Sunday, December 27, 2015

College Is For Everyone. Except for Those It's Not

Seeing as how I'm an education dinosaur, having taught for the past 32 years, I've seen many a fad, meme, phase and reform come and go during my career. Each of these aforesaid events was billed as the new reality and the change that would ignite the staid and conservative field into a dynamo that would catapult American students into the learning stratosphere, nay, outer space, when it came to classroom success and global competition.

It turns out that all of that change resulted in a lot of change which resulted in a lot of public money going to programs that were quickly abandoned for the next change. As for the students, well, SAT scores are up and more students are taking Advanced Placement tests in the suburbs, but poverty has increased and with it so has the attainment and achievement gap in the less wealthy areas of the country. This does not auger well for the latest and, perhaps, greatest new education focus which is, that all students must go to college.

Education has run into this "all" problem before. Presidents Bush, Clinton and Bush proposed education programs that required that all students become proficient in their subjects and that all students pass either state or national tests to prove their learning. Of course, this is impossible; not all students can pass all tests and not all students can become proficient in every subject as measured by a test. So we know that, at least in statistics, all three of these presidents were substandard. All students can certainly learn, but not all students can achieve at the level they need in order to succeed in higher education. And the dirty little secret is that they should not be forced into doing so.

One of the consequences of this race to college is playing out across the country, and is laid bare in this article about the West Windsor-Plainsboro school district in New Jersey. The problem there is endemic to other suburban, wealthier school districts where the focus is on competition, grades, extracurricular activities and building a resume for college. I can say from first hand experience that this is the norm in many of these districts and it is also the norm that many students to feel too much pressure to succeed, to earn high grades consistently, and to be busy at all hours of the day doing homework, or not, as some districts including West Windsor have adopted a modified no-homework policy, playing sports, which has become a major conduit for girls to get scholarships for college, performing community service, or taking part in the arts, especially the Off-Broadway quality of many schools' music, dance and theater programs (and no, they are not Broadway quality. Sorry.).

The problem is that schools are now starting to abandon their roles as educational institutions and are quietly becoming warehouses where students spend a less-than-engaging part of their day until they can get to the fun stuff. The issue is that the school day places enormous pressure on the students to do things that do not come naturally, such as analyzing data and writing, manipulating ideas, and creating new knowledge out of disparate theories. They also need to, here goes, fail. That's right. If you truly want to learn, you need to fail a few times before you can master ideas. It's necessary to fail, but failure--goodness, even a C--is not an option. So parents put pressure on children. The school puts pressure on children. Children put pressure on themselves, and society says that if you don't go to college your life will be ruined.
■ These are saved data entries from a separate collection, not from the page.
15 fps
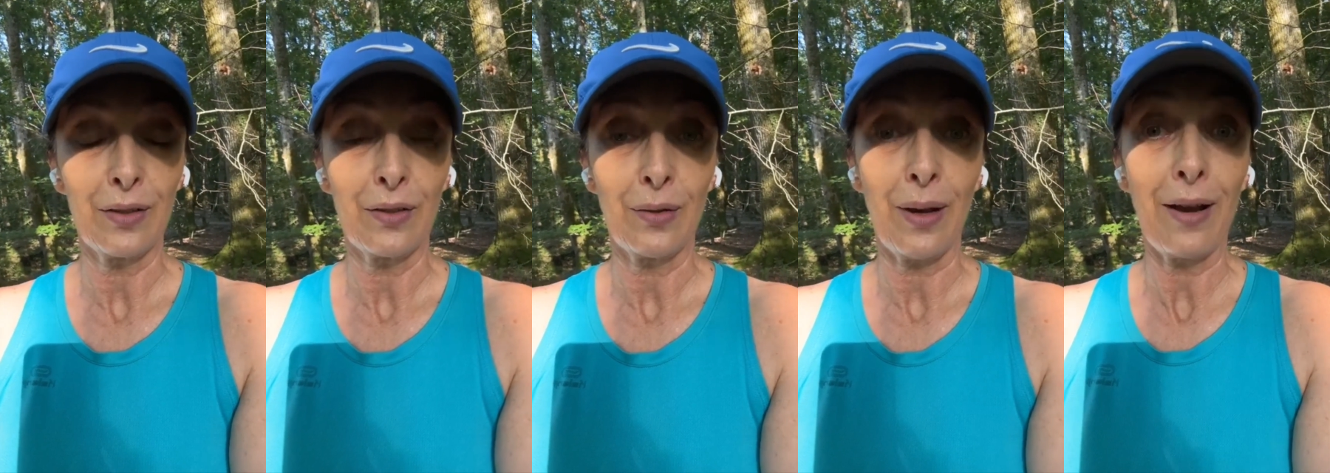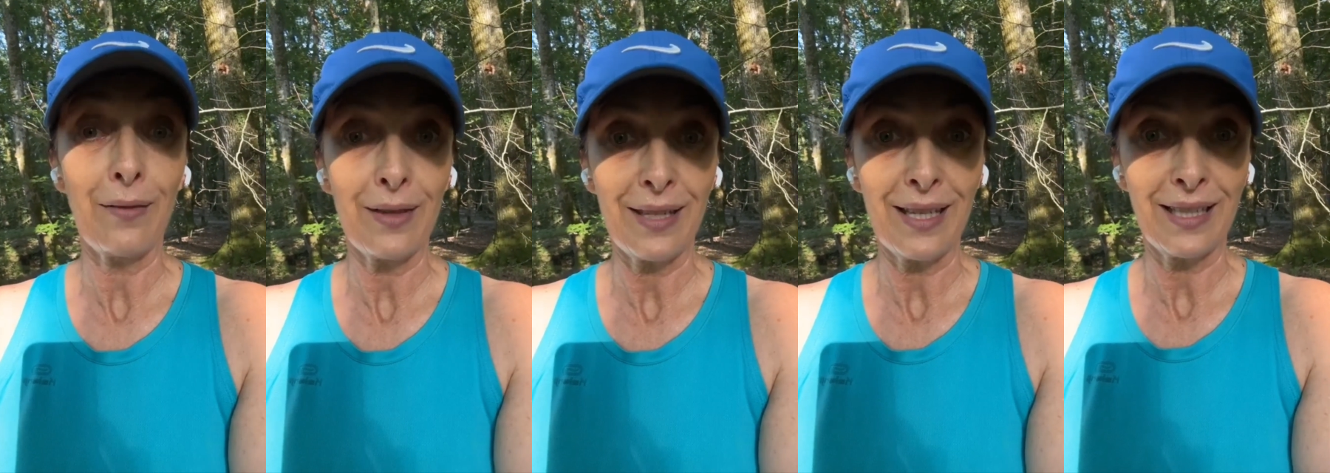do
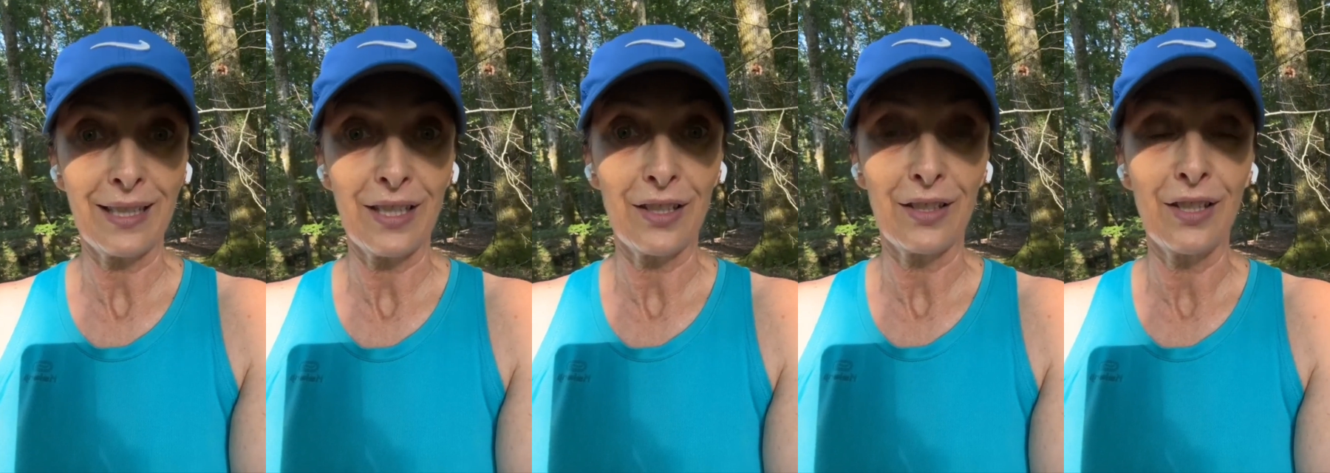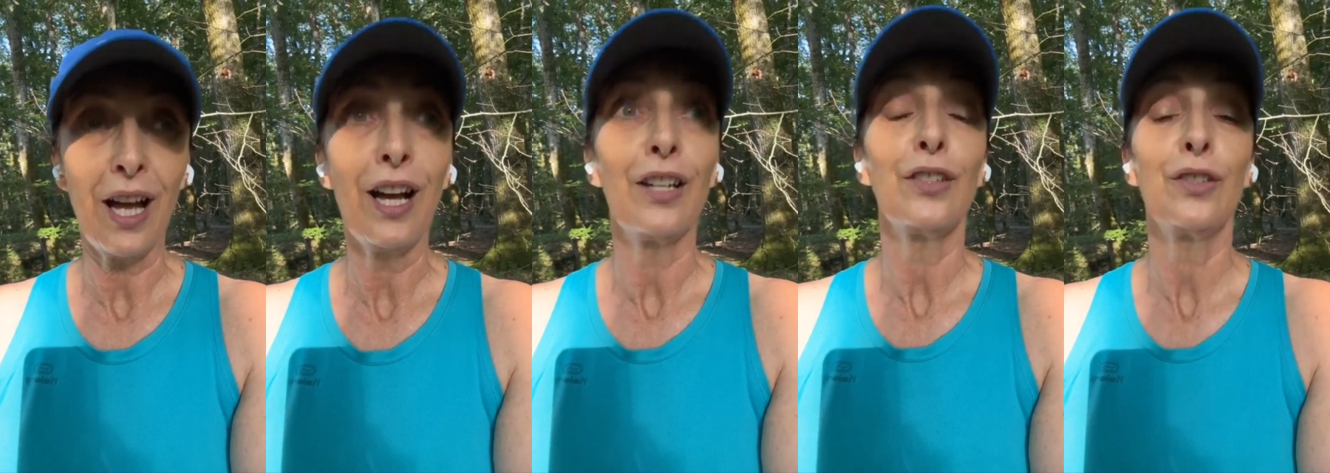everything to
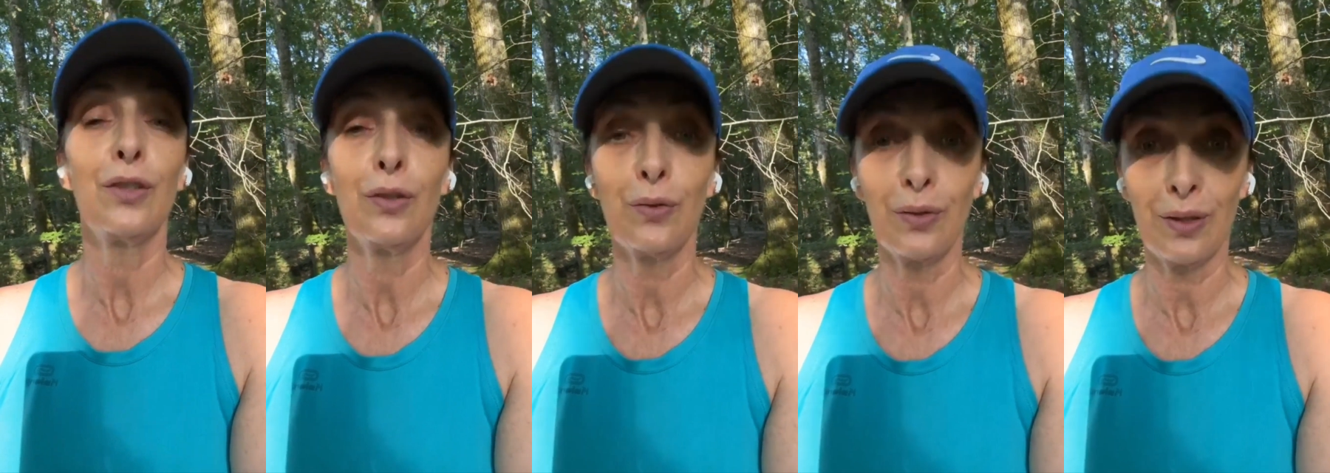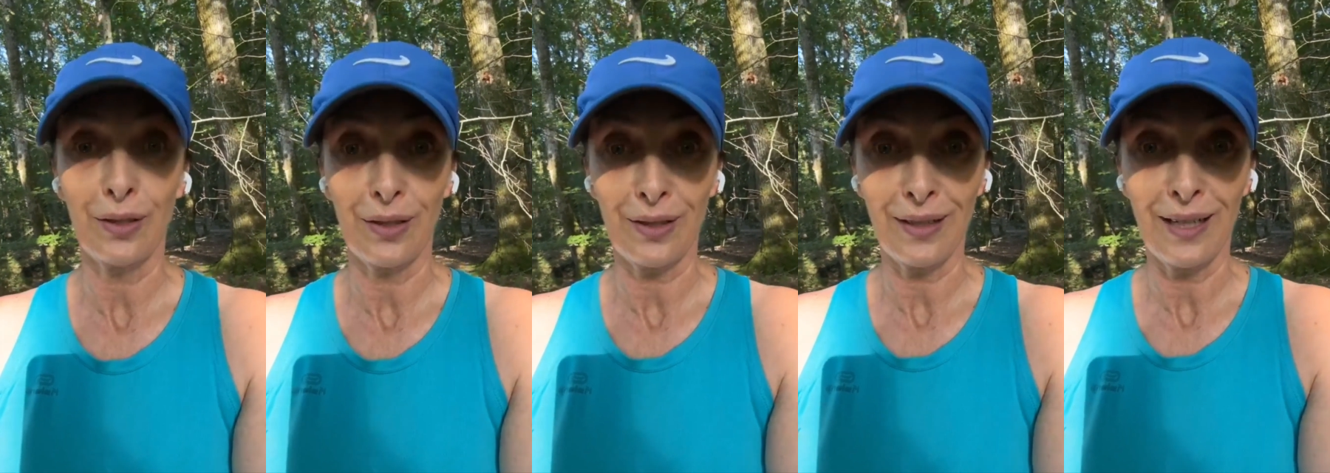not shoot
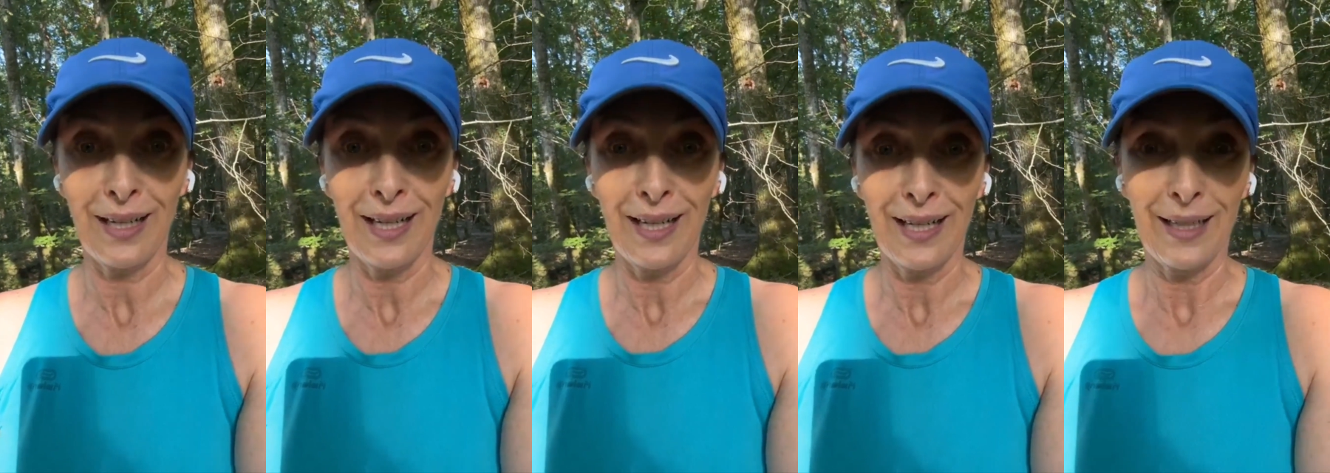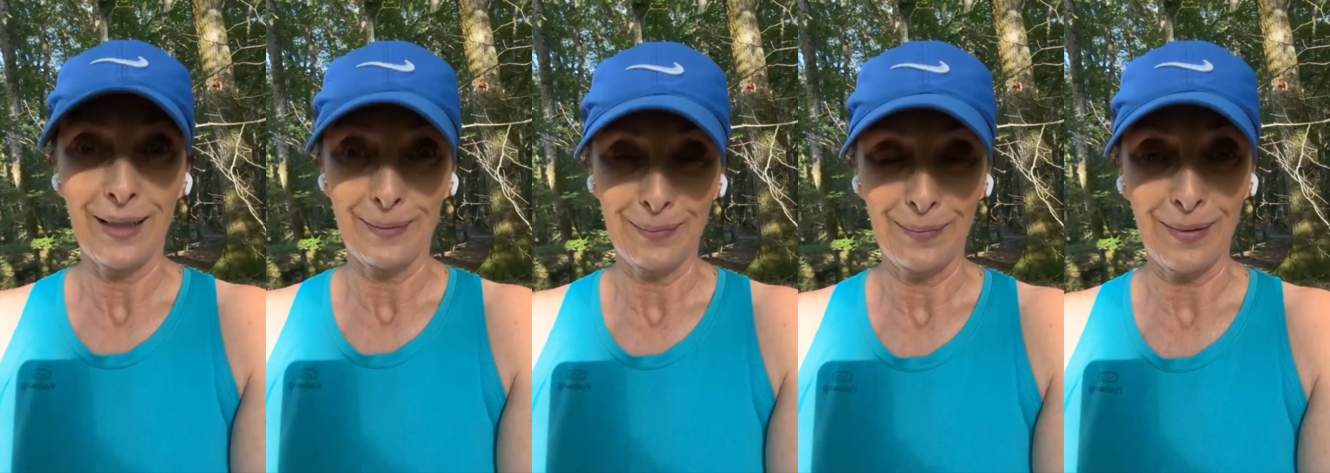your
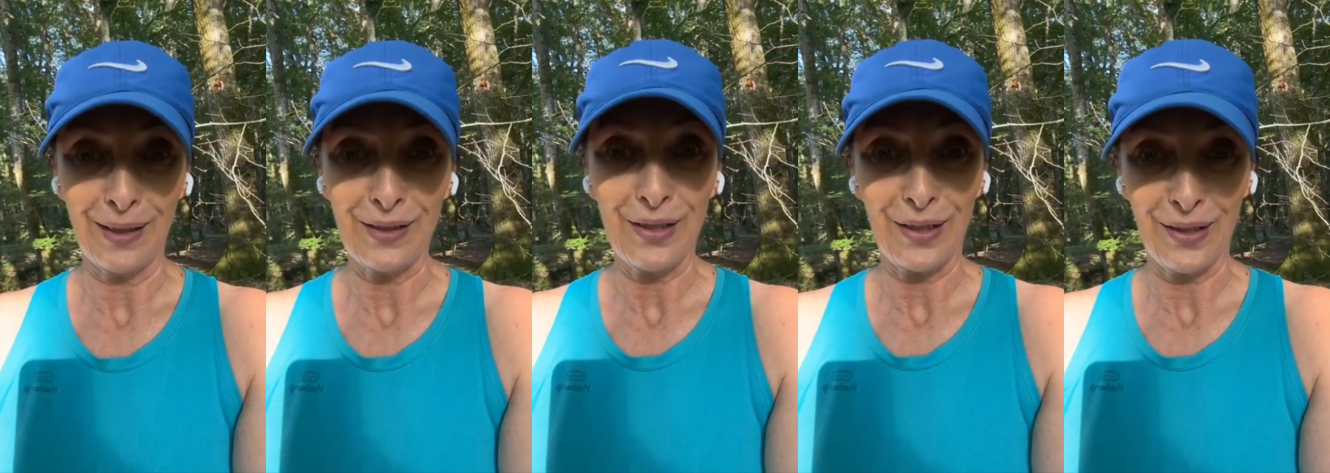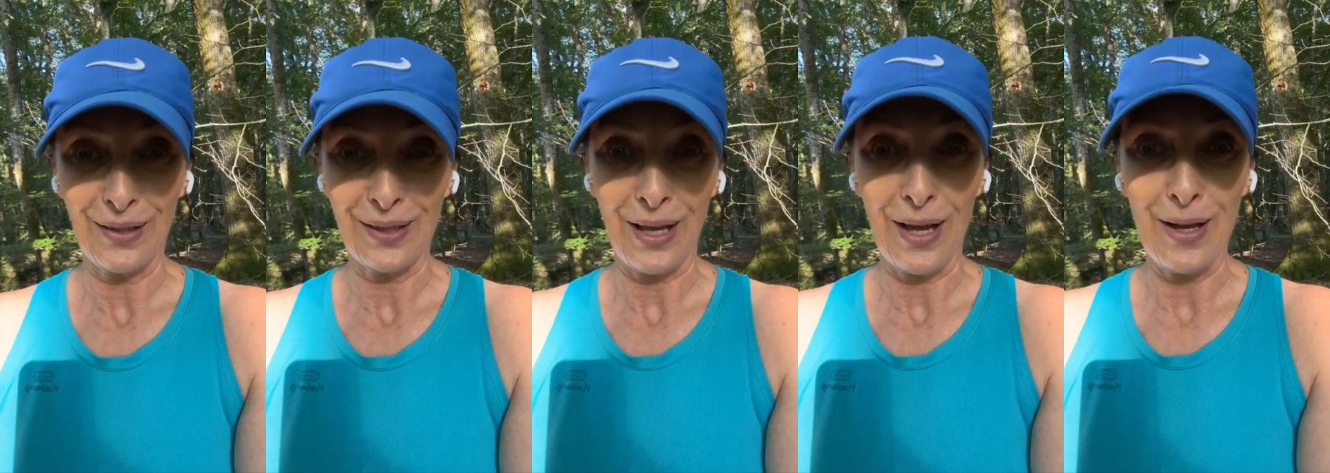um, blood
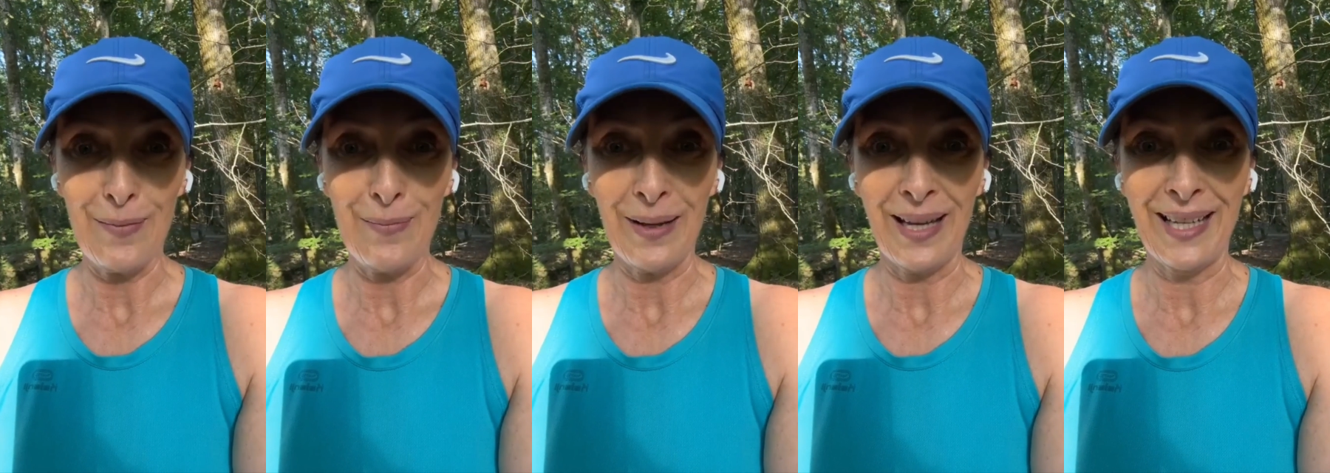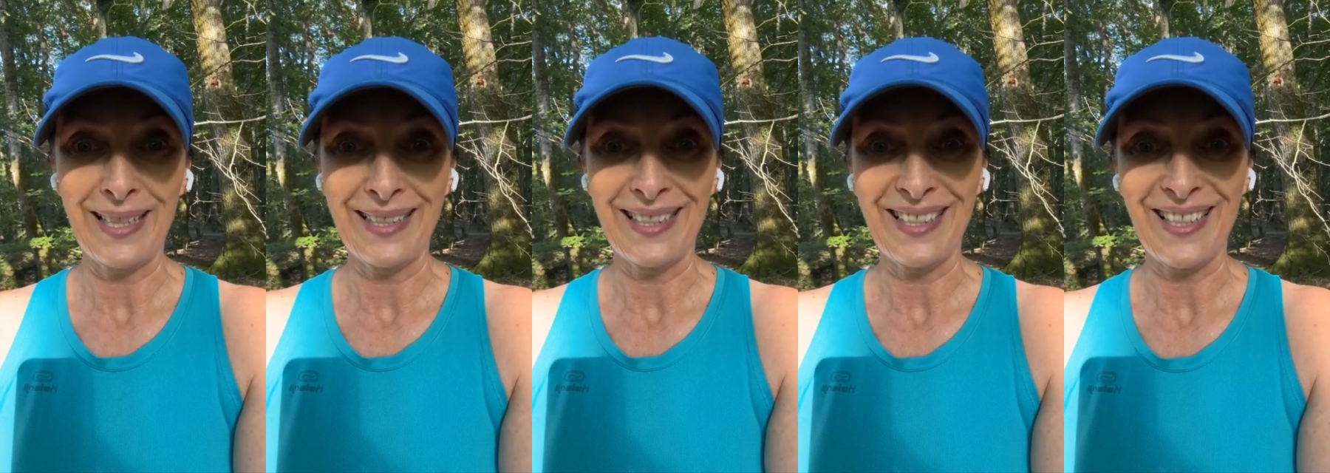sugars up
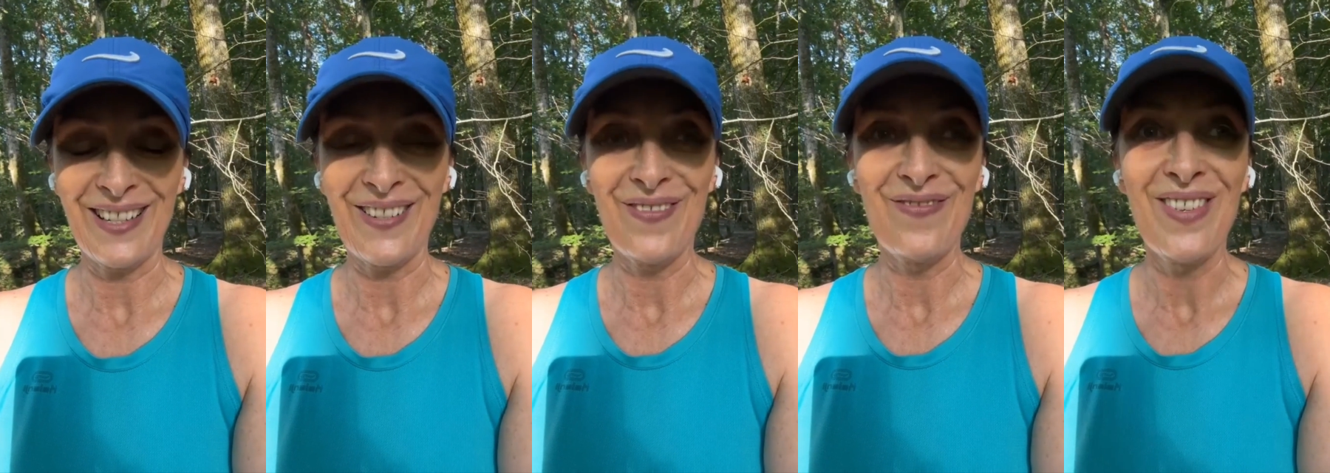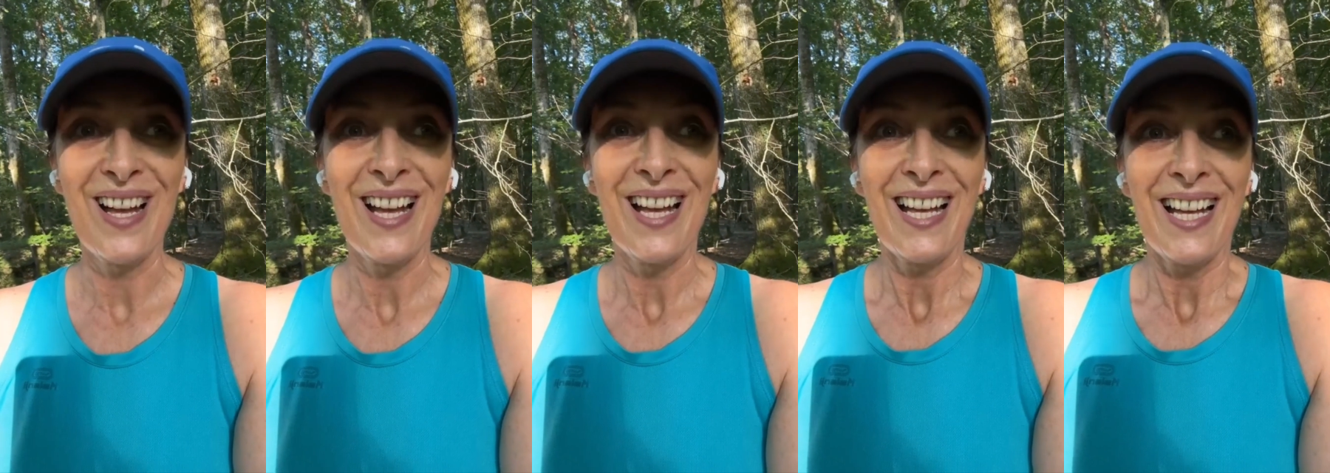and um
Thus, the problem described in the article. I do not agree with relaxing standards or enacting less or no-homework policies (another fad), but I do think that we need to rethink the college part. It's not an admission of failure if your child does not go to college right away or ever if that's truly in their best interests. Not all students are academically inclined, and that's what higher education is all about. Colleges and universities are not job factories or technical-training institutions. They are laboratories for academic and theoretical research. They do provide internships and work experiences, but very few students who graduate with a BA or BS are well qualified or ready to actually work. That's another step in the process that all adults need to master.

Students who do well in college are proficient readers and can organize their time. They can sit for long periods and can absorb sophisticated and often contradictory ideas. They can navigate the social structure of an institution that might be radically different in scope, size and demographics from the community in which they lived, grew up and were educated. Does that sound like everyone? No, it does not. It's no wonder that 35% of adults in this country have a college degree. It's not for everyone and it wasn't meant to be for everyone.

Our challenge is not to shoehorn (dinosaur term) all students into an experience that is not meant for them but rather to find experiences in which they can succeed, enjoy and challenge themselves. Many parents want colleges to be those kinds of institutions, and that's why colleges are fighting back and saying that their purpose lies in other areas. We would do far better as a nation if we recognized that there are, or at least should be, other avenues for students who can be productive citizens without academic work. Then we can reduce some of the pressures that students feel and address
the problems associated with outrageous and unnecessary expectations.